In September 2000, the newly formed union of workers at Guacimal-Madeline was
forced to restructure its negotiating committee because the Guacimal
management refused to recognise the union's delegate. After an ensuing delay
of about one month, negotiations at the end of October led to an agreement to
improve work conditions by supplying gloves, knives and face masks to the
workers. When the workers demanded to know why it had taken so long for them
to be provided with this equipment which seemed to be so readily available,
management's answer was that "they hadn't had a union then."
Since then, much like at St Raphaël, the management has used intimidation and
stalling tactics to forestall having to comply with Haitian law. There has
been no significant improvement in the plight of the workers, despite a
renewed international solidarity campaign and the visit at the beginning of
November of a Cointreau representative. (Mr. Morineau was escorted by
management on a brief tour of the plant and was prevented from engaging in
any dialogue with the workers.) On the contrary, the plant's management seems
to be determined to punish the workers for their union affiliation.
Thus, during the week of 20 November, management decided to discipline
workers for any absence. Traditionally, employment at the Madeline plant has
been passed on from father to son and from mother to daughter. This allowed
sick workers to be temporarily replaced by their family members during their
illness. The plant supervisor, Philippe Mompoint, suddenly declared that this
practice would no longer be allowed, and that sick workers must now be
replaced by different substitutes each day. The aim of this provision is to
introduce replacement workers as a union-busting measure, and in particular
to thwart workers at Madeline from taking any leave to coordinate their
struggles with the workers in St Raphaël. Considering that only 32 workers
are employed at Madeline, the introduction of permanent replacements in cases
of absence is a particularly harsh measure.

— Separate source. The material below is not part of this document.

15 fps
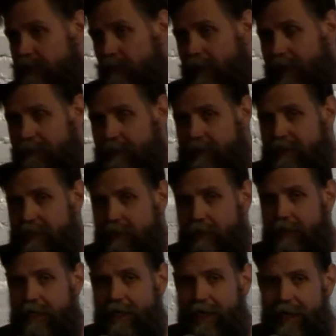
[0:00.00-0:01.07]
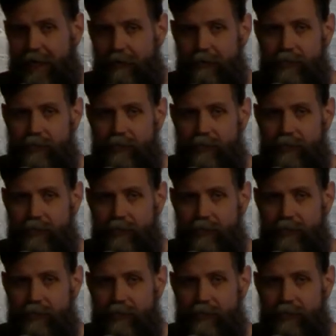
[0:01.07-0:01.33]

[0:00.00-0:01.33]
So we have this theory that higher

In negotiations in November, the union put forward a demand for a wage
increase from 11 cents (US) to 80 cents (US) per container of oranges
processed. The management's answer was to offer an insignificant 5 cents
increase. (During the harvest period teams of 2 to 3 workers process an
average of 20 containers of oranges per day). Management's promises to
provide showers, repair toilets and improve the general conditions in the
plant remained unfulfilled.
Faced with management's intransigence and the continued harassment of workers
affiliated with the union, in mid-December, the Madeline union called a work
stoppage. While the union's management committee travelled to Cap-Haïtien to
ask the Ministry of Social Affairs to intervene, the factory manager took
advantage of their absence to intimidate the remaining workers by tipping
whole oranges into the extraction unit before they had been cut in half. Note
that normally in the factory the inadvertent adding of whole oranges to the
unit is severely reprimanded.) This very clear threat to dismiss those who
cut the oranges, coupled with physical intimidation of the striking workers,
forced them to call a halt to their work stoppage, although they determined
to relaunch their struggle at a later date.

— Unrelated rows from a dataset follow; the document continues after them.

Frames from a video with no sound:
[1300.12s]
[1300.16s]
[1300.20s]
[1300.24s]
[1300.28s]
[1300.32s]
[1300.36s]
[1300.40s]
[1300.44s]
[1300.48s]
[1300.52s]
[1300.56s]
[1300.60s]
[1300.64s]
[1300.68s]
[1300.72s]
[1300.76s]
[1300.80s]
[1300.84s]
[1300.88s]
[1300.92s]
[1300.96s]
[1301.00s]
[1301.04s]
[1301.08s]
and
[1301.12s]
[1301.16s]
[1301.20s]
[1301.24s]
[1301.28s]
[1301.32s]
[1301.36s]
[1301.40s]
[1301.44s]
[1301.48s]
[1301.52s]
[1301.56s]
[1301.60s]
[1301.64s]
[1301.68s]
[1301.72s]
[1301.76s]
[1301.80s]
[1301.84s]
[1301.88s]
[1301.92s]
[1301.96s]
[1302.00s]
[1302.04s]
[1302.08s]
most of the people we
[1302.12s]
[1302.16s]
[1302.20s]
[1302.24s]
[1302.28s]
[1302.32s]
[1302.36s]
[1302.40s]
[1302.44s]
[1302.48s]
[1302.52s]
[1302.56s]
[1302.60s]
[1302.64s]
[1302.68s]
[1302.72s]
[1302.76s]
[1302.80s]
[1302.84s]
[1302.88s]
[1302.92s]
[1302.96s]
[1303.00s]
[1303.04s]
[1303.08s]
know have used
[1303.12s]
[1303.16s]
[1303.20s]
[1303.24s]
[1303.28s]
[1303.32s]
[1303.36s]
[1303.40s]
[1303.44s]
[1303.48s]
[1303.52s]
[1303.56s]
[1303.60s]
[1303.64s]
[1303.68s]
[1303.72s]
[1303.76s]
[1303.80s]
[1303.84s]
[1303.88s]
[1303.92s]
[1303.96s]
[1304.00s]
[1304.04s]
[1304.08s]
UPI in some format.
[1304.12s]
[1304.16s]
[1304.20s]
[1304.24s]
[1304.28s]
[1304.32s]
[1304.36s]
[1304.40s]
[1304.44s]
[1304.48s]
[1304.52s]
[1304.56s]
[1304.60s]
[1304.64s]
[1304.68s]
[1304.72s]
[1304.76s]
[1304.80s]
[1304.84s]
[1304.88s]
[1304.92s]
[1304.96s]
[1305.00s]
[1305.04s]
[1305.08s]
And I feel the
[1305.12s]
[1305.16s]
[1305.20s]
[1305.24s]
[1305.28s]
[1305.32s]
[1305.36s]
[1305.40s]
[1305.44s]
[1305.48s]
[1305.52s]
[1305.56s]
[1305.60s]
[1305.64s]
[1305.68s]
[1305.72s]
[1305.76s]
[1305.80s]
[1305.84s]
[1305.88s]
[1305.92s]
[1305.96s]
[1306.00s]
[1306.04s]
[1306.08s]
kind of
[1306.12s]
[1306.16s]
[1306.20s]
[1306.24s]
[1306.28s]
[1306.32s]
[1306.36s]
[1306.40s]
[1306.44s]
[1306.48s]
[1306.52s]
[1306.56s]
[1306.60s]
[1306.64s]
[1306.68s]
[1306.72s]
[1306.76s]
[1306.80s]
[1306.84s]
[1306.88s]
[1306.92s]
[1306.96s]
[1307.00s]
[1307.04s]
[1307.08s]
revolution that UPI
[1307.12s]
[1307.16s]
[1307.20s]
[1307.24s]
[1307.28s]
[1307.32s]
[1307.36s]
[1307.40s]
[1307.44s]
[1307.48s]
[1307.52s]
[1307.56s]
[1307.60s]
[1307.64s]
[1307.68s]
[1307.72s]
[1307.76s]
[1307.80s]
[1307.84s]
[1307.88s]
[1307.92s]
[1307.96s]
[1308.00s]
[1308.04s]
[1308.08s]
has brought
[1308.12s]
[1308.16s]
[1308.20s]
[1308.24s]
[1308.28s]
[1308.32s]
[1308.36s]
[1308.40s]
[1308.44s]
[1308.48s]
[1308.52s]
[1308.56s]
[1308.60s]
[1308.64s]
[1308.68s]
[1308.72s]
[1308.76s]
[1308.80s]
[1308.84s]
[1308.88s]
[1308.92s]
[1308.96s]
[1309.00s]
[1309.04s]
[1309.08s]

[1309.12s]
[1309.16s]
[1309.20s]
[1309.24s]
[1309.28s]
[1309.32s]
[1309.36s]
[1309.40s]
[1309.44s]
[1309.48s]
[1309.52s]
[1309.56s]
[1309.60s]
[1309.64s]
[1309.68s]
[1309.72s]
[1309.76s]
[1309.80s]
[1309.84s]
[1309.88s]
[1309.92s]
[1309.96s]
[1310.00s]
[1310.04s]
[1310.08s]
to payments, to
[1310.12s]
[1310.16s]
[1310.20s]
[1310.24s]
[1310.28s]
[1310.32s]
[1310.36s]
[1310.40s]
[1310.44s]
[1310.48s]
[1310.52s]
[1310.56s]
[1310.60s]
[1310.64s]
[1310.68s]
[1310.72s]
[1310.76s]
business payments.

During the month of January, the union of workers at Guacimal-St Raphaël
courageously maintained their strike, and the workers at Madeline only cut
some oranges harvested in areas around Cap-Haïtien. Guacimal owner, Daniel
Zéphir, announced that he would never meet with the union at St Raphaël and
would only meet the Madeline union, and attempted to drive a wedge between
the two unions by suggesting the strike at St Raphaël was the reason for the
lack of work at Madeline. He largely succeeded in this attempt to break the
union as many people then chose not to attend the Madeline union meetings.
On 7 February, Daniel Zéphir told the workers at Madeline that he was waiting
for his President, referring to Gérard Gourgue, the Democratic Convergence's
symbolic president in opposition to President Aristide. He told them that if
they wanted to get paid that day, the day of the presidential inauguration,
they should ask "their father, Aristide". Later on, for the Carnival days of
26 and 27 February, the same thing happened. Just as he had refused to pay
the workers for the official holidays of 1 and 2 January, Zéphir refused to
pay wages on these days.
Although the workers protested, along with the workers at Zéphir's other
businesses in St Raphaël and Cap-Haïtien who were not paid either, Zéphir
refused to hear them, declaring the file closed. He cited article 114 of the
fair labour standards act, which does not envisage these payments for
seasonal workers. On the other hand, article 112 of the same act stipulates
that any permanent worker must profit from it, and it is easy for the owners
to temporarily declare a 'dead' season in order to avoid paying wages for
public holidays.
In May, at Guacimal Madeline, work stopped for the season. The management has
affected a pretence of reason by recognising the existence of the trade union
and meeting them on some occasions. Latrines have been installed. But despite
everything in this season 2000-2001, nothing serious has been resolved. The
wage increase - from 2.75 to 4.00 gourdes i.e. from 11 to 16 cents of a US$
per case of oranges treated - was ridiculous.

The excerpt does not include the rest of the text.